Private Credit Managers Remain Optimistic Heading into 2023

Rising interest rates will likely create an attractive credit cycle for private debt managers.

Illustration by II

Illustration by II

Despite rising macroeconomic uncertainties, private credit managers remain confident about their business prospects.

More than 80 percent of global private credit managers are either bullish or cautiously optimistic about the market’s prospects over the next 12 months, according to the latest report from the Alternative Credit Council, the private credit affiliate of the Alternative Investment Management Association.

“When there’s recession and difficult economic times, that’s usually a good opportunity for this asset class,” Neale Broadhead, partner at CVC Credit Partners, commented on the report. “You tend to get the best vintages out of adversity, [as] long as you have a solid investment pipeline and discipline in your investment approach.”

The report was based on a survey of 54 private credit managers with $805 billion in combined assets. The respondents deployed a total of $127 billion in 2021, mostly to borrowers with average earnings between $25 million and $100 million.

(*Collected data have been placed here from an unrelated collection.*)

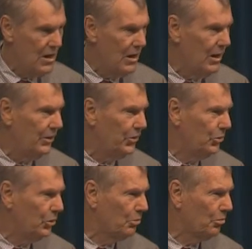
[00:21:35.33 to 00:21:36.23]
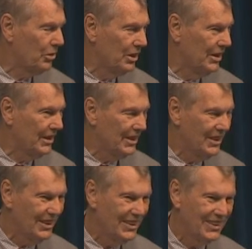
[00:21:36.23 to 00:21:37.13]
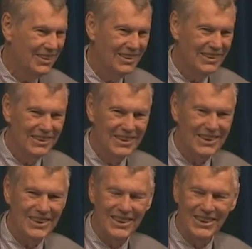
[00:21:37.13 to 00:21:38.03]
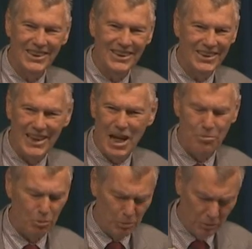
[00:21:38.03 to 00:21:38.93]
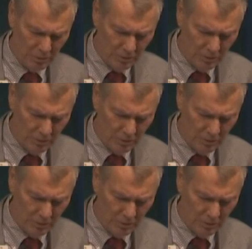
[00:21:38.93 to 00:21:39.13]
And you are relentless and unstoppable.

The positive sentiment of private credit managers comes at a time when investors are increasingly eyeing opportunities in the asset class. According to the latest Global Alternative Fund Survey by Ernst & Young, 51 percent of investors aim to increase allocation to private credit in 2023, the highest percentage among all alternative asset classes.

“I’m bullish on the ongoing growth of direct lending,” said Andrew McCullagh, managing director and portfolio manager for private credit at the U.K.-based firm Hayfin, about the ACC report. “I’m bullish in terms of it being seen by investors as a good quality, defensive, low-volatility asset class [that] gives decent returns in difficult times.”

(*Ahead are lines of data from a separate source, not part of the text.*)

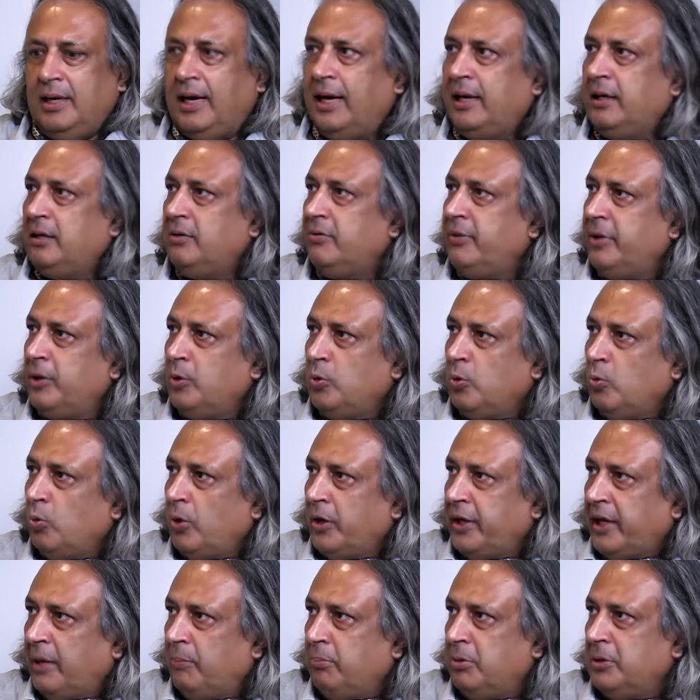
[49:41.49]
And we know
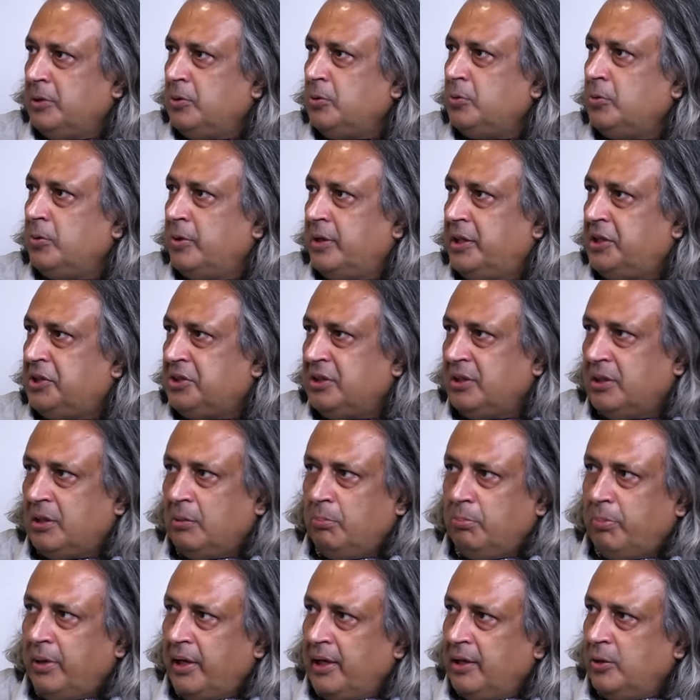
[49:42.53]
what happened to donation
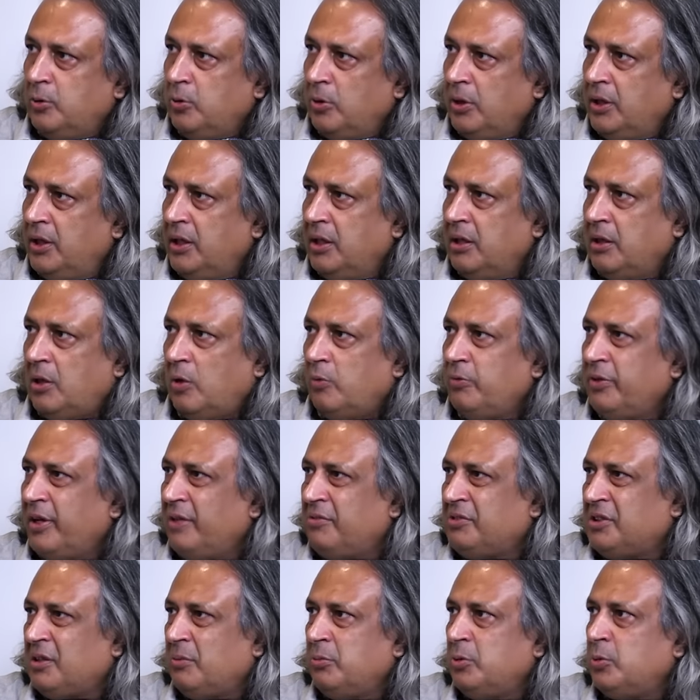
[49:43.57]
compared to earlier. Now we
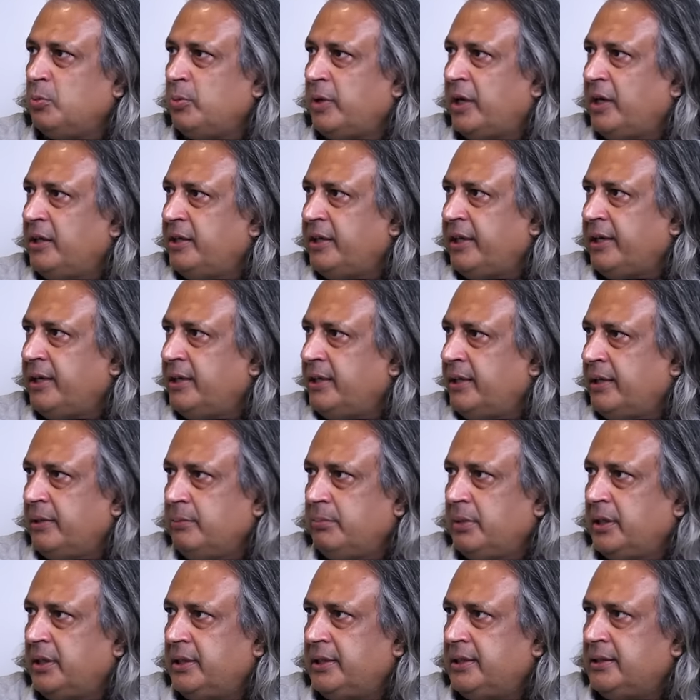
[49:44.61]
have some humanitarian
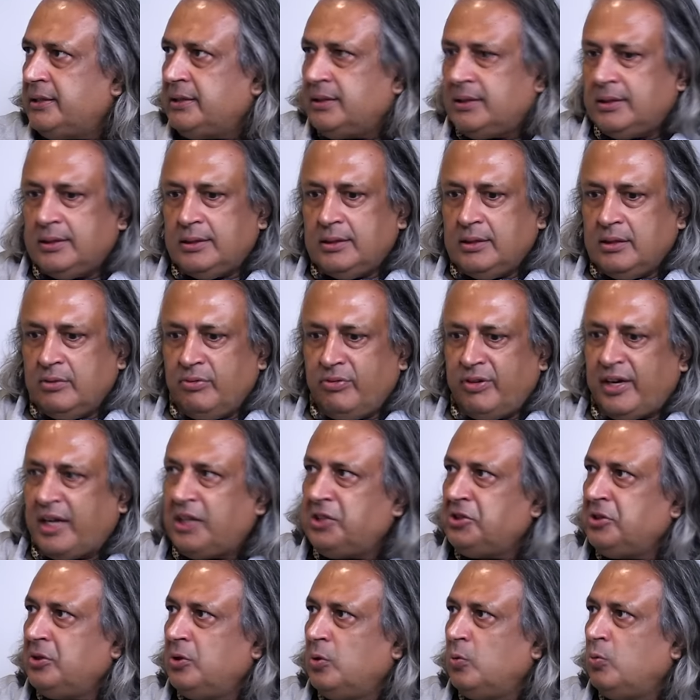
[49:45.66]
aid, but it's a
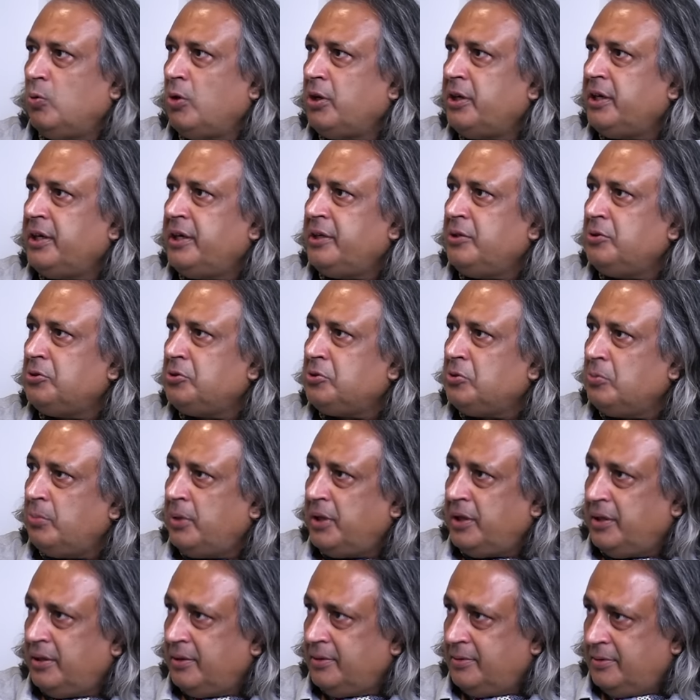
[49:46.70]
fraction of what it used to
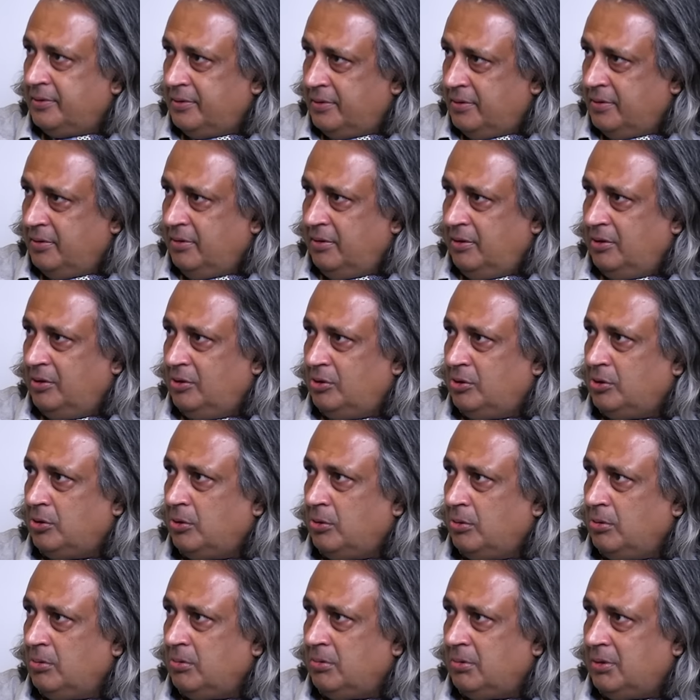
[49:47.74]
be. Mm.
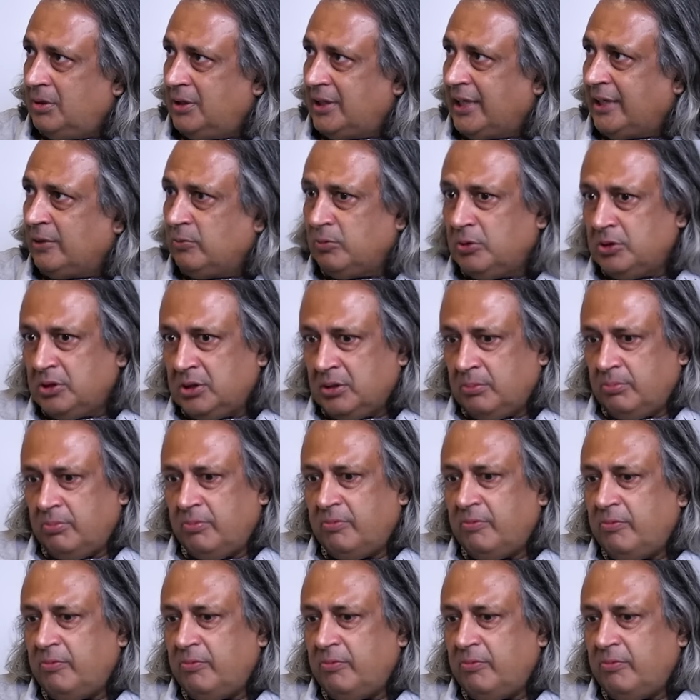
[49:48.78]
So that was a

Private credit managers are taking advantage of the tailwind by expanding into new geographic locations, according to the ACC report. While the U.S. and the U.K. remain the two countries where managers see the most growth potential in the next one to three years, the rest of Europe and Asia have also emerged as attractive investment destinations.

“Much of this growth is being led by the private equity market, which continues to spearhead private credit’s expansion into new markets,” the report said. “This development is likely to prove valuable for the European and Asian economies as they seek to diversify the sources of financing available to borrowers.”

Despite their optimism, however, private credit managers are aware of the difficulties posed by the deteriorating economic backdrop. Fifty-five percent of managers identified inflation and other macroeconomic risks as the biggest challenges affecting borrowers in their portfolios, followed by labor market constraints and company-specific risks.

According to the ACC report, private credit fund managers will respond to the challenge “by being more selective when deploying capital [and] focusing on businesses in non-cyclical sectors, [as well as] those with strong cash flows and the ability to retain pricing power.”